Les camionneurs exigent avant tout, la libération des prisonniers de la crise post-électorale.

Par Ibrahim Baba Matip___________

Le premier constat indique l’absence d’interlocuteurs effectifs. Les chauffeurs sont unis par un mot d’ordre commun, mais manquent de représentants capables de négocier. Cela souligne non seulement l’érosion de la confiance entre la population et le gouvernement, mais également le délitement des institutions d’un dialogue social constructif. Le cas des grévistes des avocats au Noso, qui avaient conduit à des manifestations beaucoup plus limitées, montre que ce type de mécontentement peut évoluer en crises sociales plus larges si l’État continue d’ignorer les revendications populaires.

Une grève sans leader…

L’horizontalité de ce mouvement pose un défi majeur pour les autorités. Ce manque de structure rend le mouvement imprévisible et difficile à maîtriser. Contrairement aux crises antérieures où des figures centrales faisaient office de médiateurs, ici, le consensus est brut, uni par la colère et le désespoir. Cette dynamique représente une menace pour un gouvernement habitué à traiter avec des leaders identifiés.

L’impuissance du gouvernement…

La réalité sur le terrain met en lumière l’incapacité du gouvernement à gérer cette crise. Les méthodes de maintien de l’ordre traditionnelles, telles que l’utilisation de forces de police formées et équipées pour disperser des manifestations, ne sont pas adaptées face à des camions bloquant des axes stratégiques. Cela révèle une lacune importante dans la stratégie de gestion des conflits du gouvernement, qui semble dépassé par les événements.

Vers une implosion sociale ?…

La non-réaction efficace de la part des autorités, qui se retrouve visiblement dans une position de faiblesse, montre un changement de dynamique. L’incapacité du pouvoir de Yaoundé à gérer la situation et ses tentatives pour apaiser les chauffeurs témoignent d’une administration mal préparée et d’un régime qui perd progressivement le contrôle. Le risque d’une escalade de la violence devient ainsi une réalité palpable, surtout avec la menace de l’expansion du mouvement vers d’autres régions comme le Littoral et le Centre.

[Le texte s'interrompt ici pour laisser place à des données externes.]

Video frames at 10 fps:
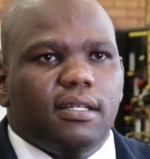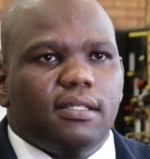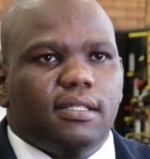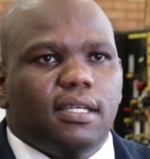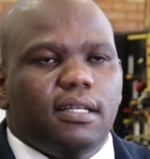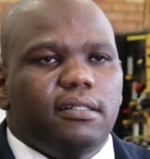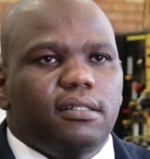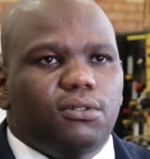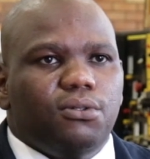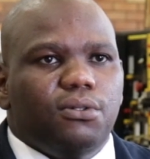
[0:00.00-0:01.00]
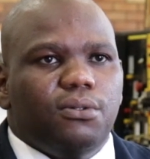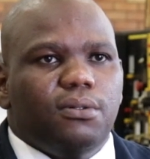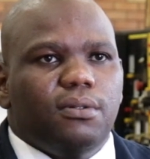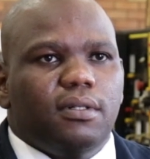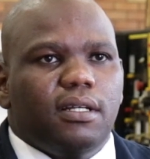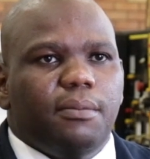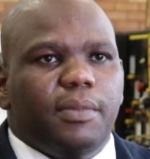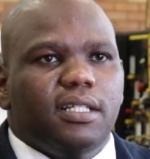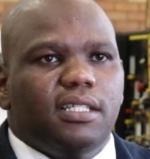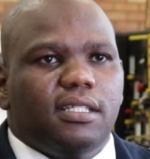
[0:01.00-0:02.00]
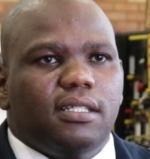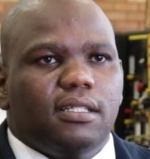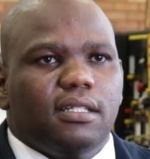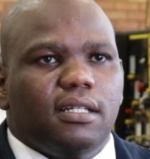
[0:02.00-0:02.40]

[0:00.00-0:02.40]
scaled to a much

Une mauvaise réponse à un problème réel…

Il est crucial de souligner la brutalité du régime de Yaoundé, qui systématiquement choisit la répression plutôt que le dialogue. Ce choix ne peut qu’alimenter le cycle de la violence. En tentant d’étouffer toute forme de contestation par la force, le régime ne fait qu’accroître le ressentiment populaire. L’histoire politique récente du Cameroun enseigne que la répression ne mène jamais à la paix durable, mais plutôt à des révoltes plus violentes.

Signes avant-coureurs d’une tempête imminente…

La grève des camionneurs est un signe avant-coureur d’une tempête sociale imminente. Les tergiversations du gouvernement, l’absence d’interlocuteurs pour dialoguer et une population unie dans son mécontentement créent un terreau fertile pour l’instabilité. Les autorités doivent rapidement réévaluer leur approche et s’engager véritablement dans un dialogue constructif, car ignorer cette dynamique pourrait conduire à des conséquences désastreuses pour la société camerounaise dans son ensemble.